To begin with, the president does not have the authority to announce an end to the pandemic. The World Health Organization, an arm of the United Nations, designated the coronavirus outbreak a pandemic in 2020. If anyone is responsible for declaring an end, experts say, it would be the organization and its director-general, Dr. Tedros Adhanom Ghebreyesus.

“We are not there yet,” Tedros said last week. “But the end is in sight.”

In the United States, data show that the pandemic is in what Osterholm calls a “high plains plateau.”

Gone are the peaks and valleys that came and went with the omicron surge in late 2021 and early 2022. Hospitalizations are now declining, though roughly 32,000 Americans are still hospitalized with coronavirus infection each day, according to a New York Times database. The number of deaths today is far lower than it was a year ago, when the delta variant was causing nearly 2,000 deaths per day.

“We still have 400 to 500 people dying daily in this country,” said Dr. Carlos del Rio, an infectious disease expert at Emory University in Atlanta. “If that’s over, it’s a little too high to me.”

And for many Americans who are still experiencing the fallout from the worst public health crisis in a century, Biden’s remarks — and the suggestion that the nation is moving on — were painful. Many of those who are now dying of COVID-19 are either older (McCoskey-Reisert’s mother, Roberta, was 81) or have underlying illnesses (Goodman’s wife had lupus, which made her vulnerable).

“Let’s not make premature declarations,” said McCoskey-Reisert, a retired business professor from Citrus Springs, Florida, whose mother died on Aug. 6. “People are still dying.”

The pandemic, she said in an interview, feels like “a hell that I am never going to get out of.” Her husband has a compromised immune system, she said, and she is still wearing masks.

“President Biden said, ‘No one’s wearing masks,’ and perhaps that is true,” she said. “But is it wise?”

Goodman, who worked as a music and arts reporter for Newsday before he turned to teaching, got sick shortly after he and his wife, Debbie, had returned from a cruise along the Rhine. He said he had no idea how they contracted COVID-19 — it could have been on the plane, where few people were wearing masks, or in the airport, or on the ship, where someone they ate with had a cough.
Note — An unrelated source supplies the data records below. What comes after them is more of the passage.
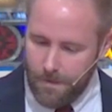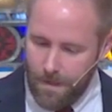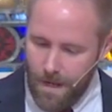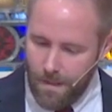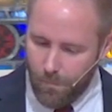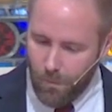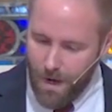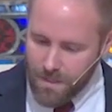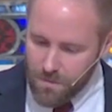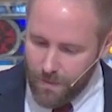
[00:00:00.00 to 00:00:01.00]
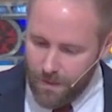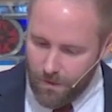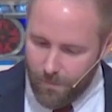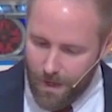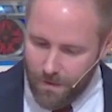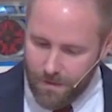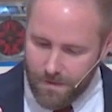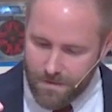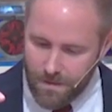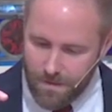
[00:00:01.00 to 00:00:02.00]
and the branch we hear about in
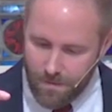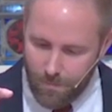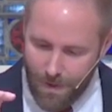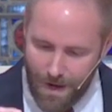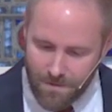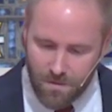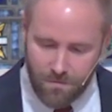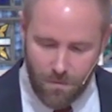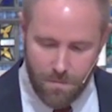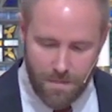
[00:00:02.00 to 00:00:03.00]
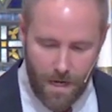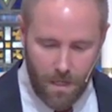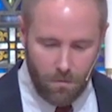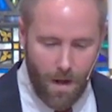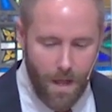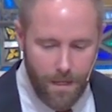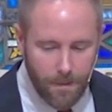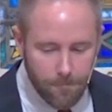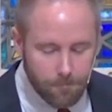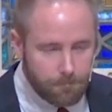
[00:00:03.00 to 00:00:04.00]
this passage from Zechariah,
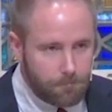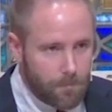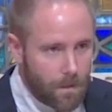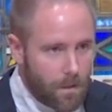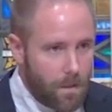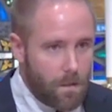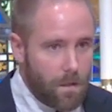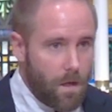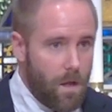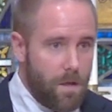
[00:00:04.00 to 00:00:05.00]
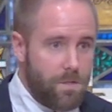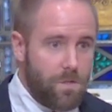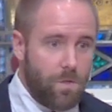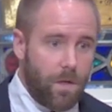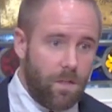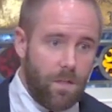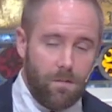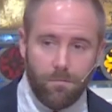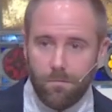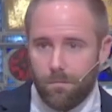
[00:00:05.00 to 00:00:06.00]
is strictly
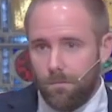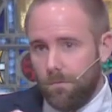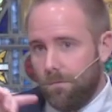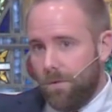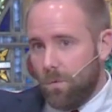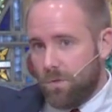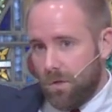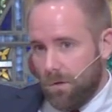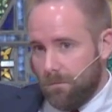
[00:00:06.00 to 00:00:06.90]
future.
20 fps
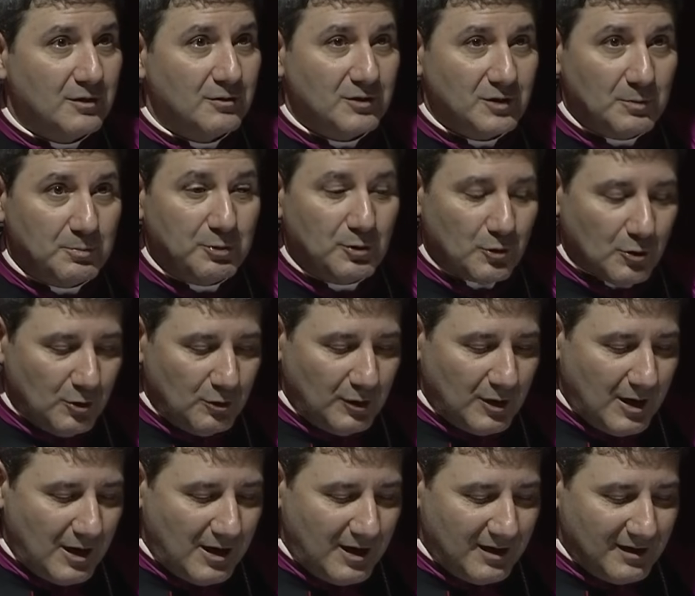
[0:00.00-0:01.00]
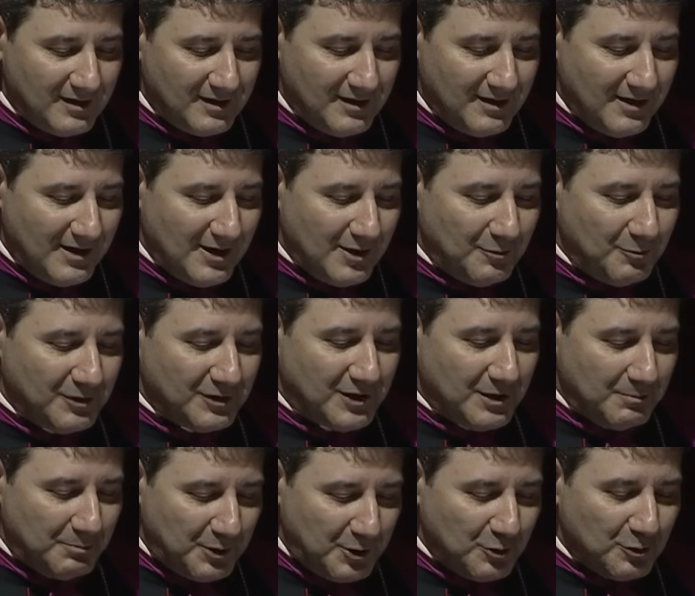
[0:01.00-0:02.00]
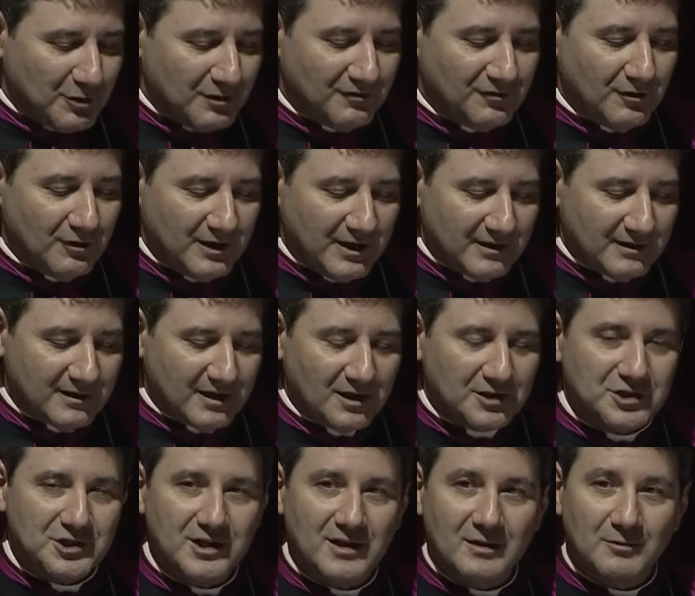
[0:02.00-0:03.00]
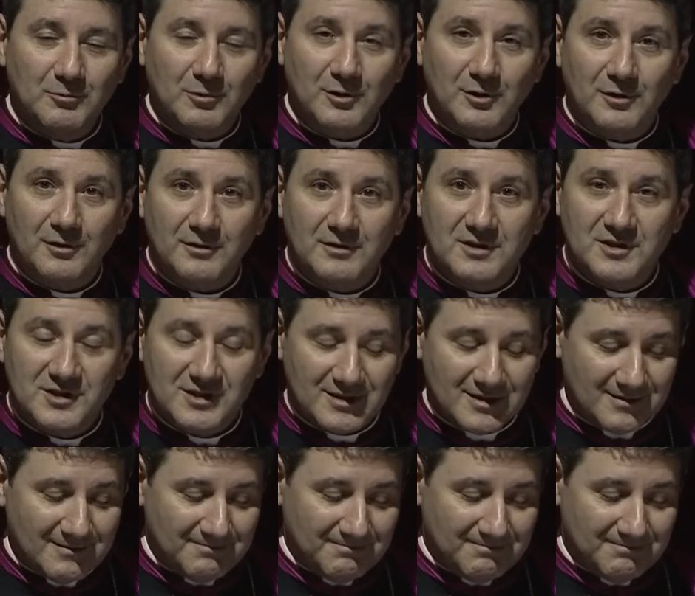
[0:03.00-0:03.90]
the prologue, with the beautiful and touching words,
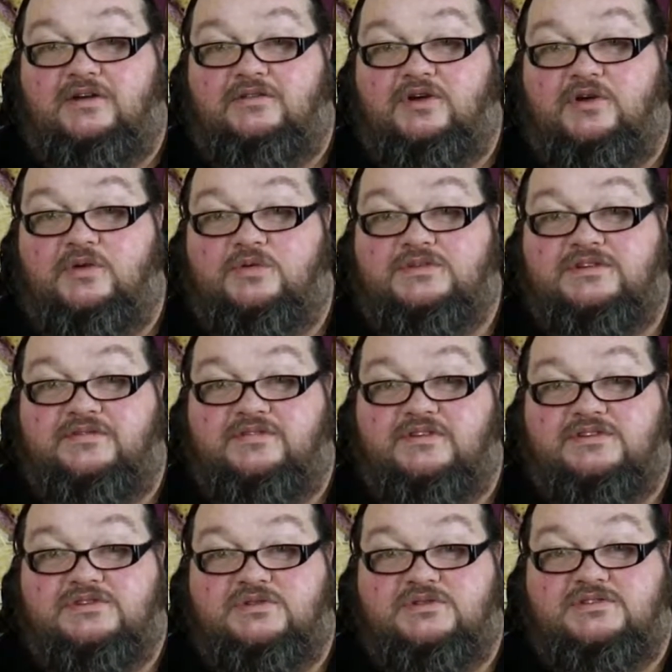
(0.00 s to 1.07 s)
got all
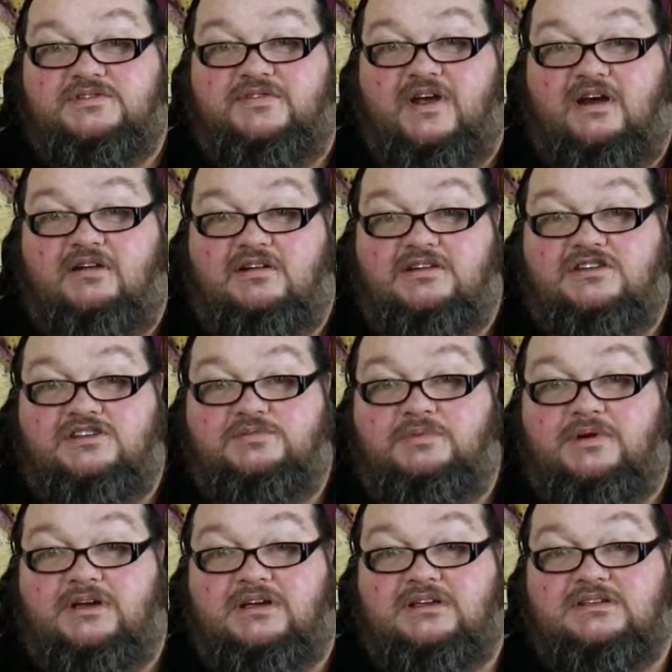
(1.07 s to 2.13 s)
different sorts of heritage
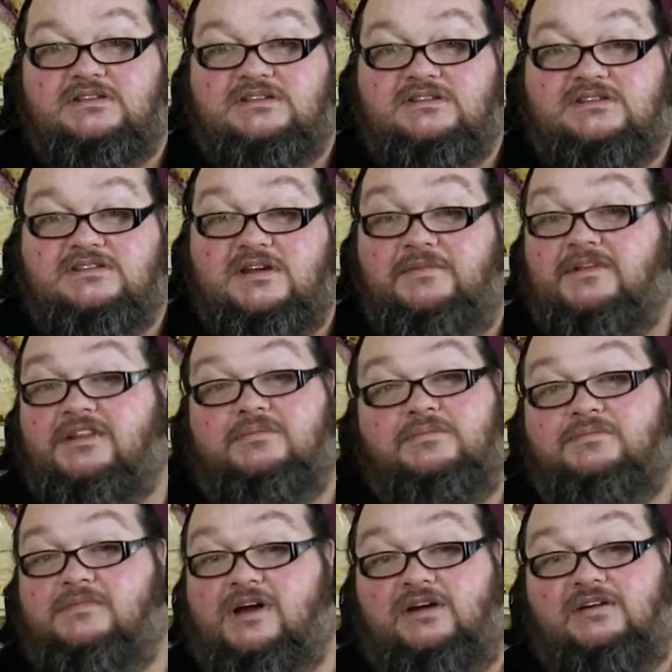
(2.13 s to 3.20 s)
breeds, and some of them
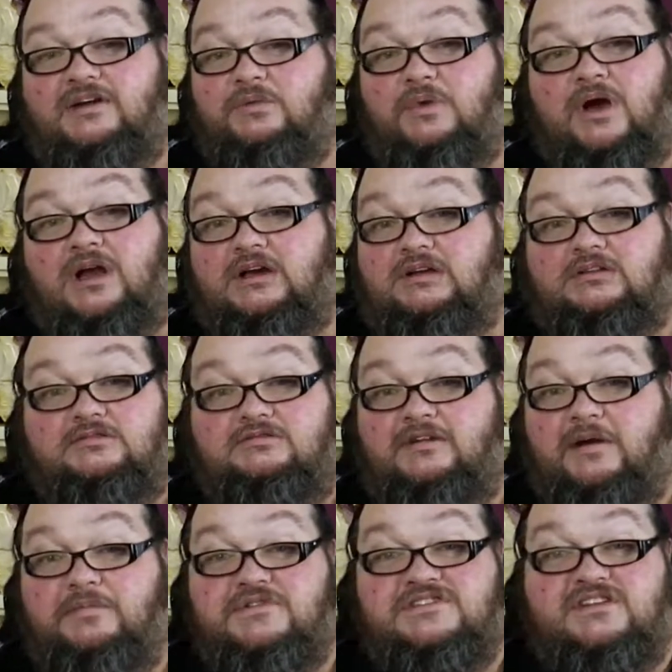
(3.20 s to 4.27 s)
only one
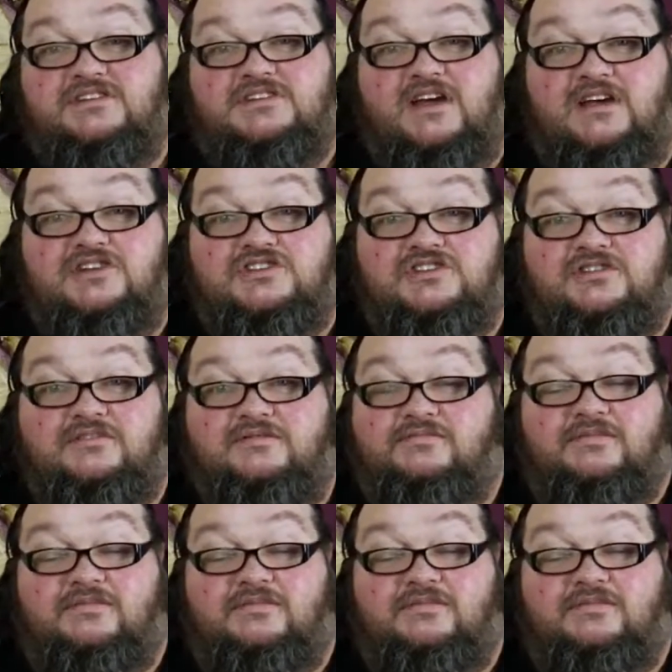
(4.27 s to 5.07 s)
representation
He said he does not regret the trip; his wife, who also had a lung disorder, consulted with her pulmonologist, who said it was fine for her to go. He is glad, he said, that they had that time together. He said he was trying not to pay attention to statistics.

“How many people are still dying a day — is it 400 people a day?” he asked. “It’s not over. It may feel over. Probably if it weren’t for my situation, I might feel that it was over, too, but I’m in a situation where it doesn’t matter whether other people think it’s over. It’s not over for me.”

Others say their lives are forever changed.

“For us, there is no normal that we can go back to,” said HsuBorger, seated in a wheelchair. He had just led a group of patients with myalgic encephalomyelitis, a complex disorder also known as chronic fatigue syndrome, in a protest outside the White House. Many have long COVID. Their T-shirts declared: “Still Sick. Still Fighting.”